I've never thought that Piper Laurie was a particularly good actress. She had one great role and is great in it. She'll make an appearance much later in this list for that performance. She’s appropriately bland here as Aunt Em. Some of you may enjoy her work in Twin Peaks.

Gill Dennis worked on the screenplay for this. He is best known for his script for Walk the Line, a film I don't particularly care for.

Paul Maslansky was a producer on this film. He is much loved for his best known work, the Police Academy films (all seven of them and the short-lived tv series). These films have been forgotten, but those of us who lived through the 80s and 90s remember them.

For a while, I was excited about every project that Fairuza Balk was in when she was an adult. These always disappointed. She was never better in anything than she was in this.

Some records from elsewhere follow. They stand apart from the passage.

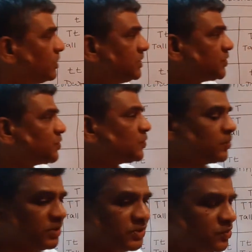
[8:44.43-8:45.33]

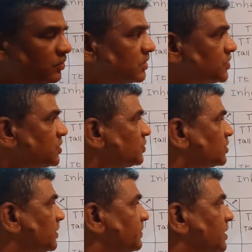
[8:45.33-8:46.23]
1:2:1
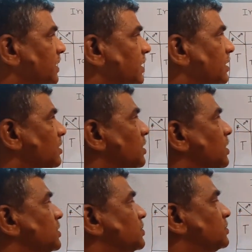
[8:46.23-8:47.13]
genotypically.
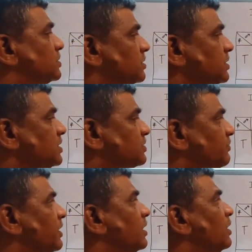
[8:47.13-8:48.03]
So in this
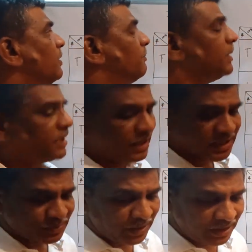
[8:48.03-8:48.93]
way, Mendel
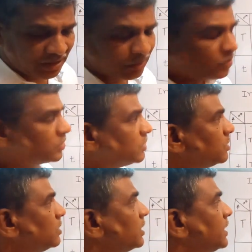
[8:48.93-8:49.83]
explained about
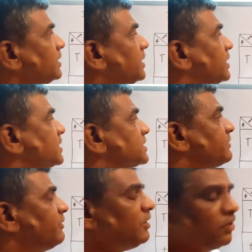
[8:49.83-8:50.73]
inheritance
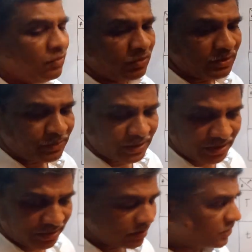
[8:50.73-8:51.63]
of one
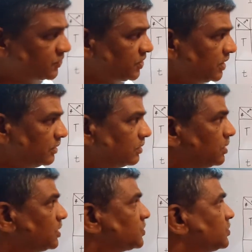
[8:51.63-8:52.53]
particular gene.
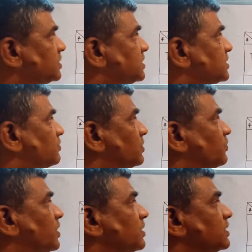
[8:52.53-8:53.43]
So this is what we
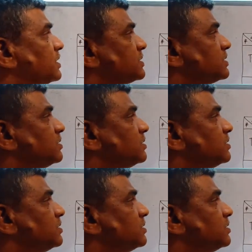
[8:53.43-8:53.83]
call it as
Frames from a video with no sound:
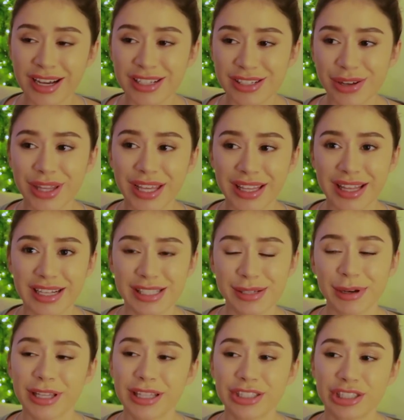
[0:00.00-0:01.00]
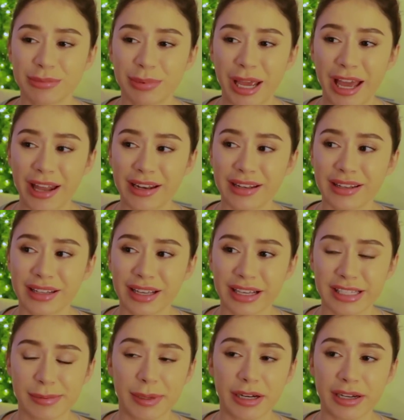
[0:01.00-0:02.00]
So I think that's why the Japan
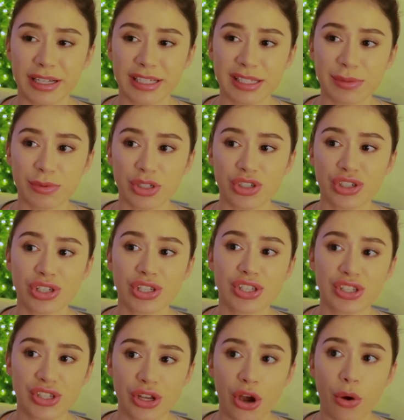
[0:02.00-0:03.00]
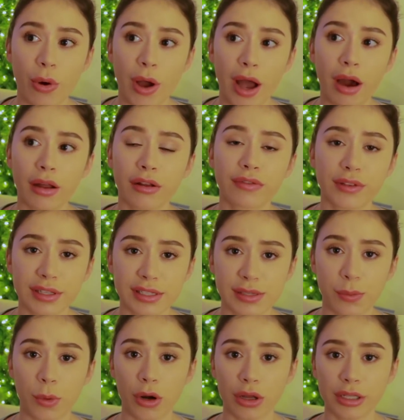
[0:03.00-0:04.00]
experience was just so out of
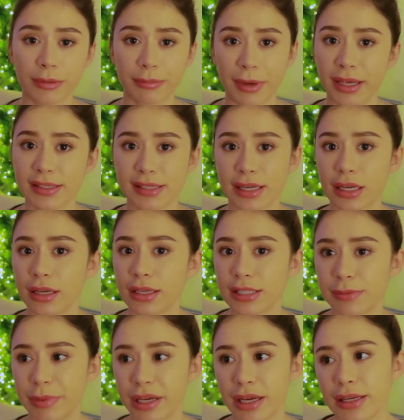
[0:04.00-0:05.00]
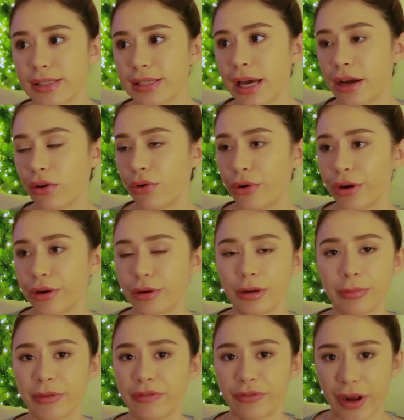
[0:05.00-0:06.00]
this world amazing, is because that core
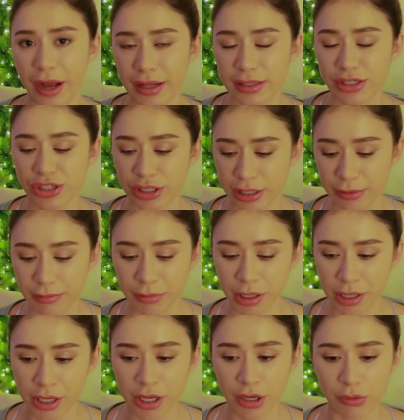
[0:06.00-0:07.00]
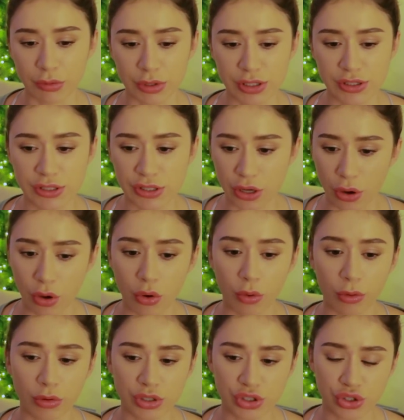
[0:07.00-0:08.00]
group of friendship was
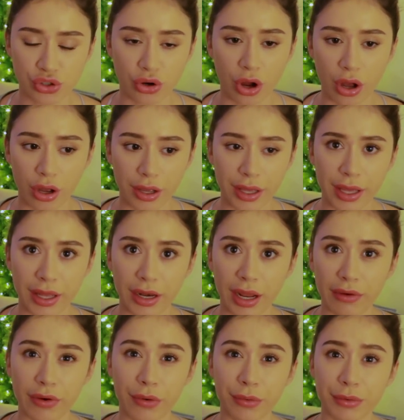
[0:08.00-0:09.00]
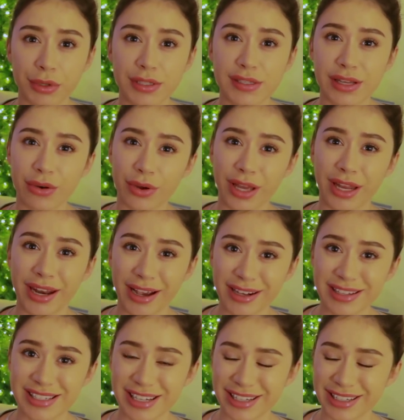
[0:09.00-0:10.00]
so strong and everyone was so
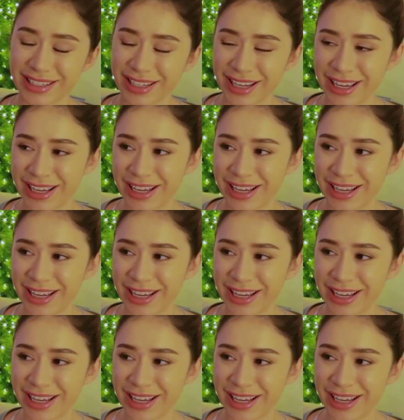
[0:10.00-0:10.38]
connected.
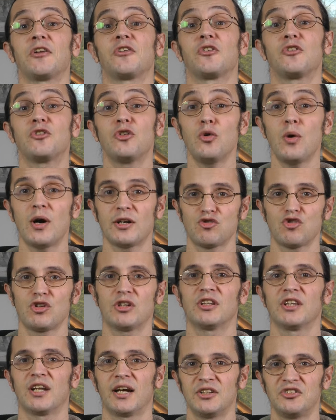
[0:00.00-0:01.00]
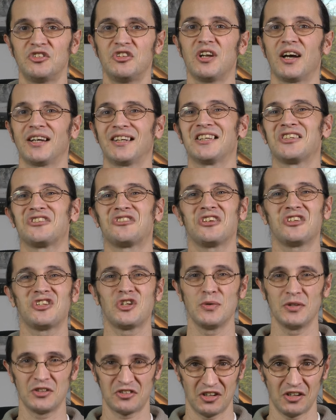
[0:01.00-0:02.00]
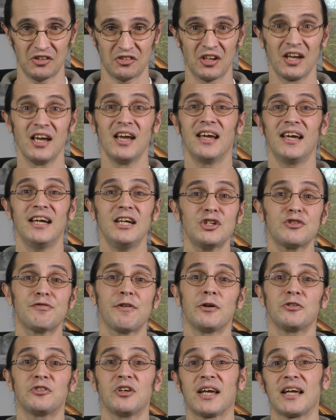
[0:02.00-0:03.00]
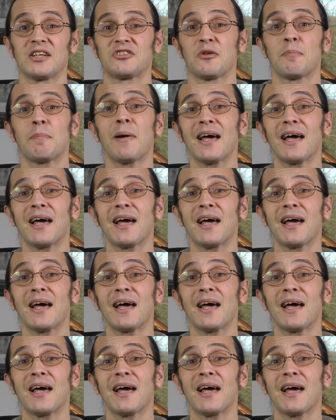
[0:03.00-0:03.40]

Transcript: into 299 constituencies. Each voter gets a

Harlan Ellison, one of my favorite science fiction writers as a teenager, was a big champion of this film. I didn't find this out until I was an adult and learned some of the production history of the film. Also as an adult, I picked up a complete run of 80s issues of Magazine of Fantasy & Science Fiction for super cheap. Ellison's film reviews are always cranky fun. I wish I could tell any story half as well as Harlan can.

1 comment:

  1. Great write-up. Haven't seen it and it was never on my radar. The first Wizard of Oz creeped me out when I was a kid. My Dad did an impression of the Wicked Witch of the West that would cause me anxiety. Given the darkness of the sequel, I feel more compelled to check it out now. Funny how things change.